A multi-layer templated BPLC filter reflecting multi-wavelength without intermediate dielectric layers was fabricated (
Figure 1a)
[30]. To obtain the template, the glass substrates of the cell were separated, and the polymer-stabilized BPLC film was placed into ethanol to wash out the residual LC, chiral dopant, nonreactive monomers, and the photo-initiator. After laminating the templates of different reflection wavelengths and refilling nematic LCs into the multi-layer template, the BPLCs were reconstructed. The templated-BPLC filter showed a narrow reflection bandwidth (<15 nm), good angular stability, and stable reflection with a temperature shift.
Figure 1. (
a) The fabrication process of the multi-layer templated BPLC filter. Reproduced with permission from Ref.
[30]. MDPI, 2019. (
bi) Flow chart of multiple refilling process. (
bii) Transmittance spectra of templated-BPLC, CLC, and dual-wavelength LC filter. Reproduced with permission from Ref.
[31]. MDPI, 2021. (
ci) Materials used in experiments. (
cii) Transmission spectra of multi-chiral CLC filters with single layer. Reproduced with permission from Ref.
[32]. MDPI, 2021.
Compared to the LC filter with a multi-layer structure, a single-layer structure LC filter could significantly simplify the device structure and streamline the fabrication process. Hence, a multi-wavelength TSLC filter and a bandwidth-tunable CLC filter of a single-layer structure were implemented with a multiple wash-out–refilling process
[31]. By refilling a CLC with a different pitch from that of the target template into a BPLC template, a single-layer LC filter with multi-reflection peaks was obtained (
Figure 1b). By refilling a CLC template with CLCs of adjacent pitch sequentially, a bandwidth-tunable single-layer filter could be realized. The FWHM of the bandwidth-scalable CLC filter could be continuously broadened by 96% when compared with that of the original filter.
To improve the maximum reflectance of a single-layer CLC filter, a high-reflectivity CLC filter reflecting both right- and left-circularly polarized light was proposed
[32]. A filter with hyper-reflectivity was obtained by refilling a left-handed (LH) CLC into a right-handed (RH) CLC template (
Figure 1c). The RH polymer-stabilized CLC precursors consisted of BPH006, R5011, C3M, TMPTA, and IRG184. The refilling LH CLC mixtures comprised BPH006 and S811. The hyper-reflectivity was related to the wavelength consistency. Different from the single-handed LC filter, the multi-chiral LC filter showed hyper-reflectivity due to the coexistence of right- and left-handedness.
A single-layer LC filter, multi-wavelength LC filter, multi-phase LC filter, and multi-chiral LC filter could be realized using the templating technology. The TSLC filter with templating technology featured high flexibility, high reflectivity, a wide tunable range, and good stability. The handedness of the template, the phase of the refilling LCs, and the wash-out–refill process were important factors for achieving a TSLC filter based on the templating technique.

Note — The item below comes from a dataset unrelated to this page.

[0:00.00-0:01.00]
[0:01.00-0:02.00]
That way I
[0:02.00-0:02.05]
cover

2.2. Temperature Variation
The reflection bands of the filters associated with the helical pitch, order parameter, and refractive indices are related to temperature due to the thermodynamic behavior of the LC molecules
[33][34][35]. The temperature-dependent characteristics of the LC filters cover the central wavelength and Bragg reflection bandwidth. For BPLCs, the temperature dependence of the Kerr constant, which is related to the induced birefringence and pitch length, is of great relevance and of fundamental importance
[36][37].
In order to improve the reflectivity, a polarization-independent tunable optical filter combining LH and RH CLCs as a unit was demonstrated (
Figure 2a)
[38]. The bandwidth of the reflection band decreased as the reflection band of CLC-1 red-shifted with decreasing temperature and that of CLC-2 blue-shifted with increasing temperature. The bandwidth of the high reflectivity CLC filter could be adjusted from 10 to 70 nm, and the central wavelength could vary from 573 to 500 nm with the temperature ranging from 23 to 50 °C.
Figure 2. (
ai) Combination of RH-CLC and LH-CLC. (
aii) Schematic diagram of the experiment setup. (
aiii) Reflection spectra of the filter. Reproduced with permission from Ref.

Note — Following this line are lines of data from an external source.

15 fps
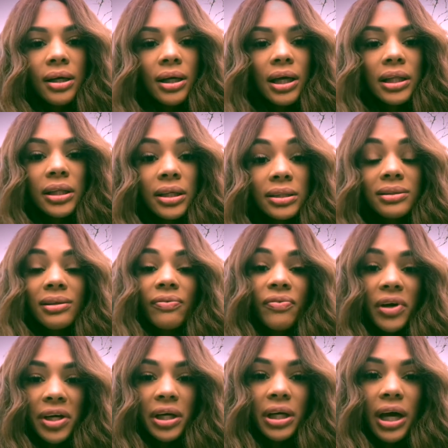It looks a
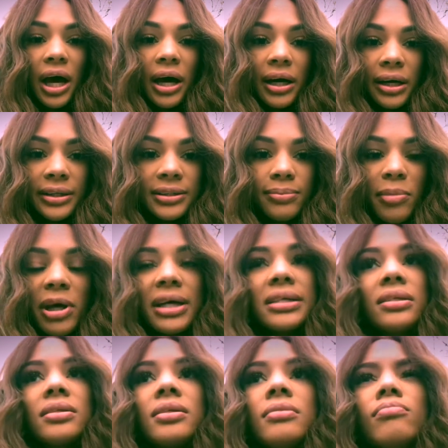fucking hot ass
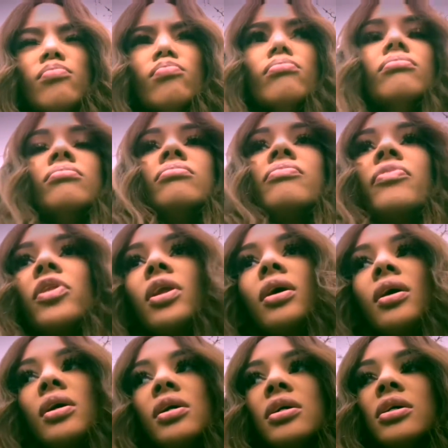mess.
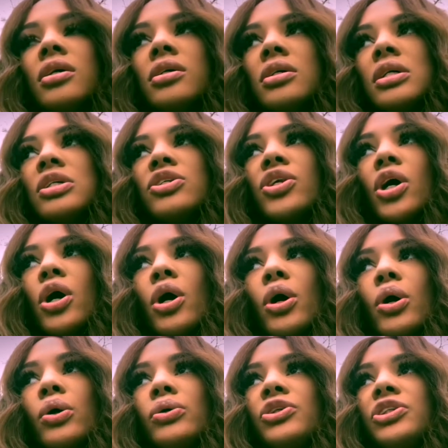
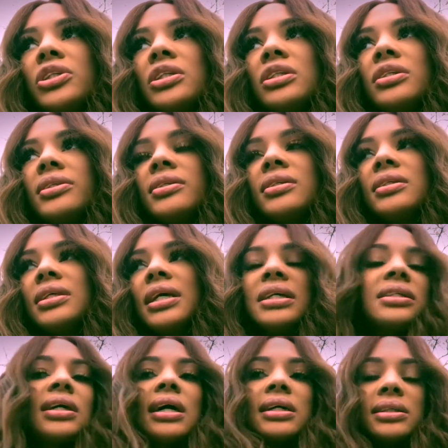So she
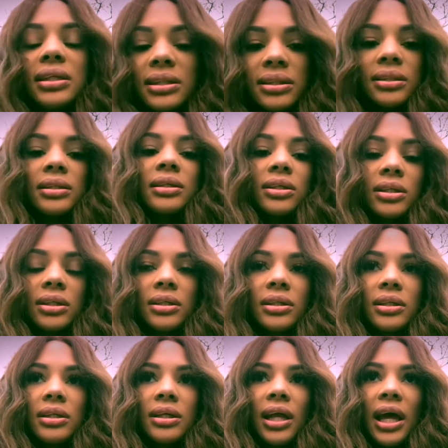sees that it doesn't look
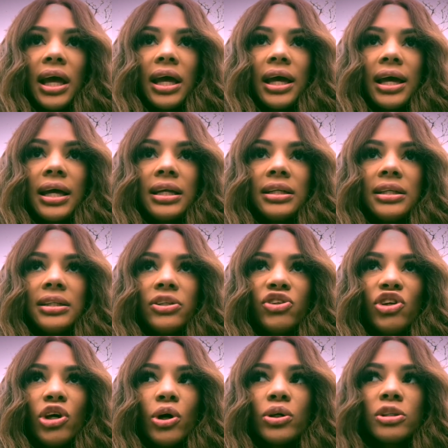good, and
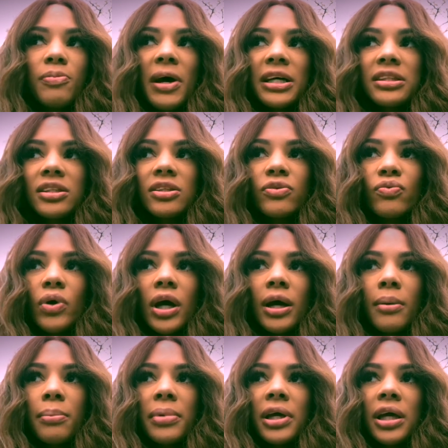she goes back to the
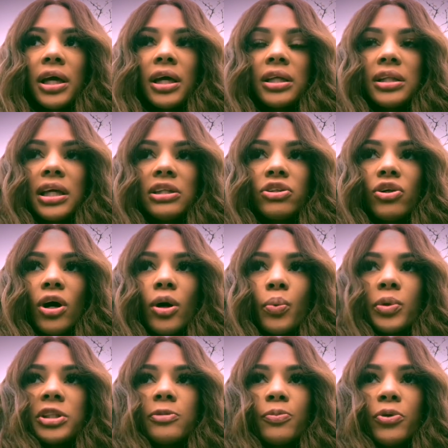rep, and they start
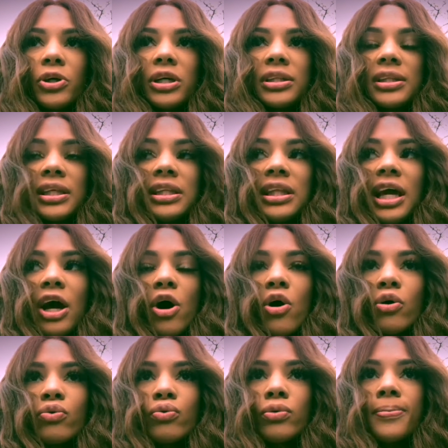whispering. Then they
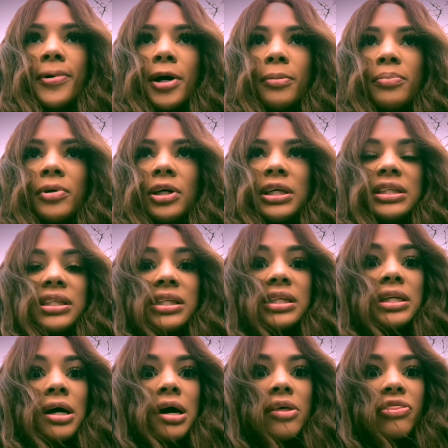all group up. It's
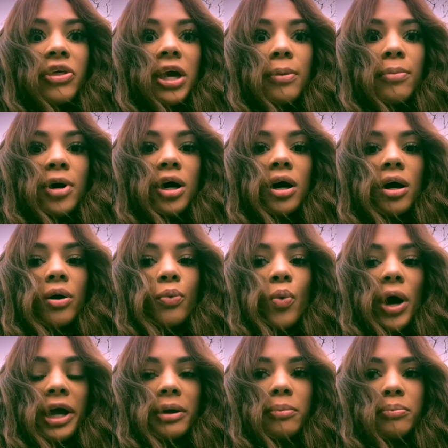nothing but
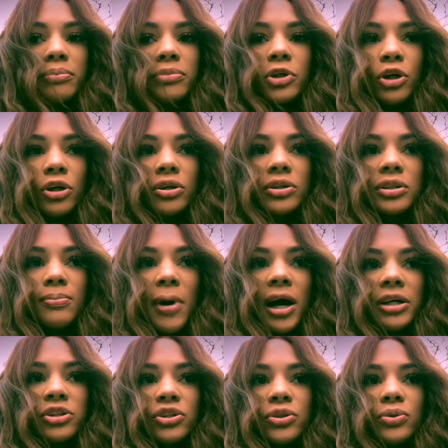white girls,
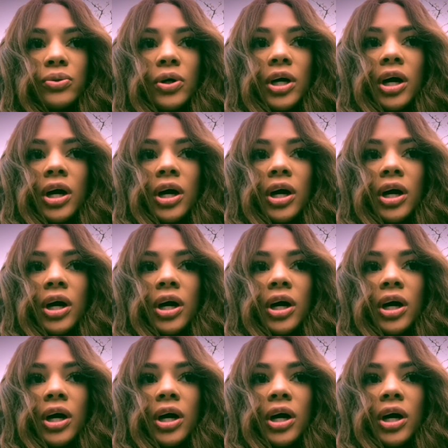mind you.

[38]. Copyright 2014 The Japan Society of Applied Physics. (
b) Transmission spectra of the filter versus (
bi) temperature and (
bii) electric field. Reproduced with permission from Ref.
[39]. MDPI, 2019. (
c) The mechanism illustration of the holding treatment (
ci,
cii). Reproduced with permission from Ref.
[40]. MDPI, 2019.
In addition to the CLC filter, a near-infrared SPLC filter with a low operating electric field and large temperature gradient was proposed (
Figure 2b)
[39]. During the cooling process from the sphere phase to N*, the structure varied from a 3-DTS to a helical twist structure. Due to the sensitivity of the 3-DTSs to external stimuli, a central wavelength tuning range from 1580 nm to 1324 nm with a temperature gradient of 42.7 nm/K was obtained. In addition, an electrical central wavelength adjustment of over 76 nm with an operating electric field of 0.3 V/µm was realized.

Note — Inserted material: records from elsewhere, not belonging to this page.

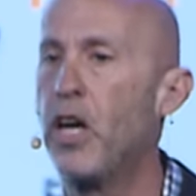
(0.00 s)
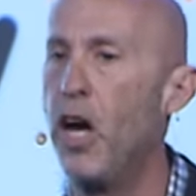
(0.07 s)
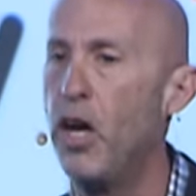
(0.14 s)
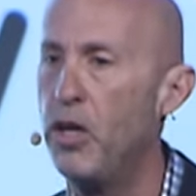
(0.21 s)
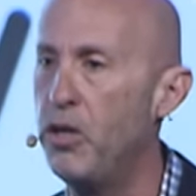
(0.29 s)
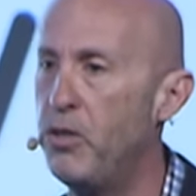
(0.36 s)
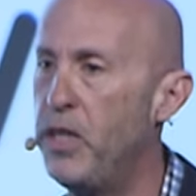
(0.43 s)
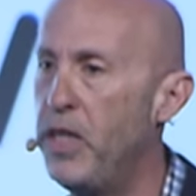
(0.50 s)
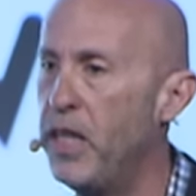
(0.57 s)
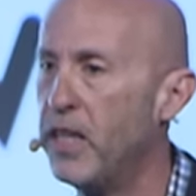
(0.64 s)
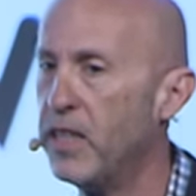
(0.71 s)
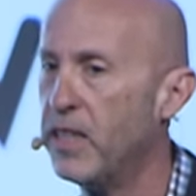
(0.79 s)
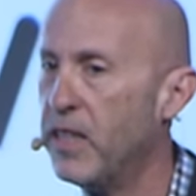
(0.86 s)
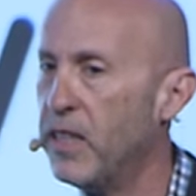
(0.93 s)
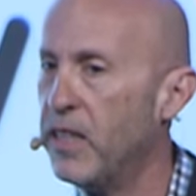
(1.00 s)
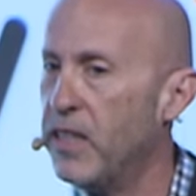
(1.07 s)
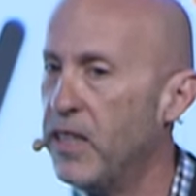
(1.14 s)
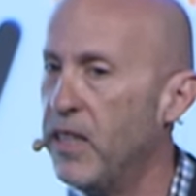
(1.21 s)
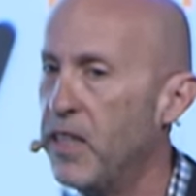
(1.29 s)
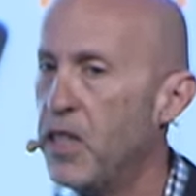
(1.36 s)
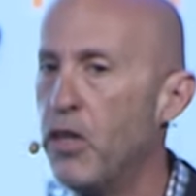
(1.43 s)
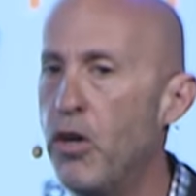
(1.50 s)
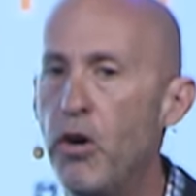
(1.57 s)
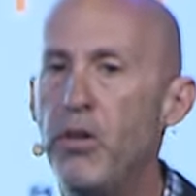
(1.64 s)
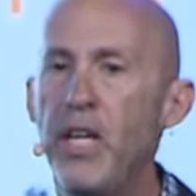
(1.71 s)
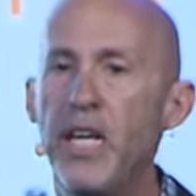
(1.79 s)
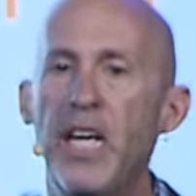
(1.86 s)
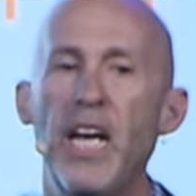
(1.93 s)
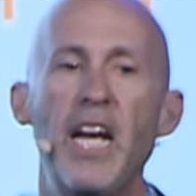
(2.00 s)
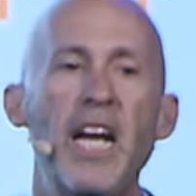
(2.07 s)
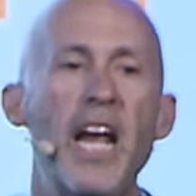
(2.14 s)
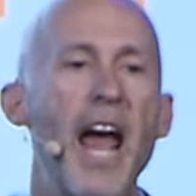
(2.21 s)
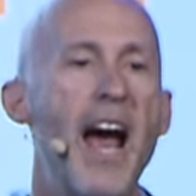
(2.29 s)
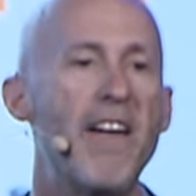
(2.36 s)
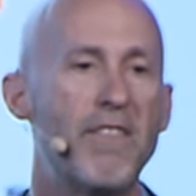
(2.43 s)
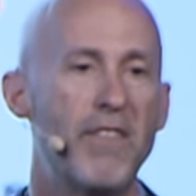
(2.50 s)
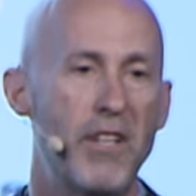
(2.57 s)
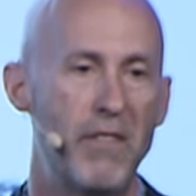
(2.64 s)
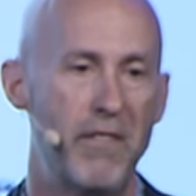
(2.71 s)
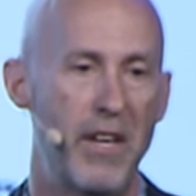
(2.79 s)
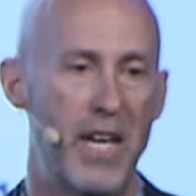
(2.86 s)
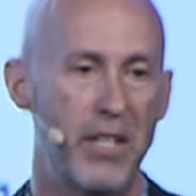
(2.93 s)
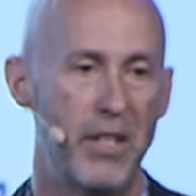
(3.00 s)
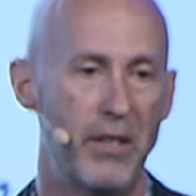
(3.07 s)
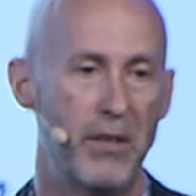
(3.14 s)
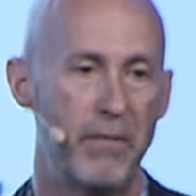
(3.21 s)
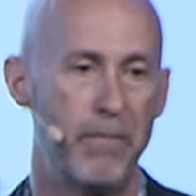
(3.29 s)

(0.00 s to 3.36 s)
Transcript: code, you're only getting half their value.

Considering the effect of temperature on the LC filter, the performance of the sectional polymerization process on the tunable TSLC filters was demonstrated
[40]. As the temperature decreased rapidly, the pitch of TSLCs at the bottom close to the temperature controller was shortened owing to the helical-twisting power variation, while that at the top remained due to the long distance from the temperature controller (
Figure 2c). The reflection bandwidth of the CLC filter and the BPLC filter could be widened by the holding treatment from 120 nm to 220 nm and from 45 nm to 140 nm, respectively.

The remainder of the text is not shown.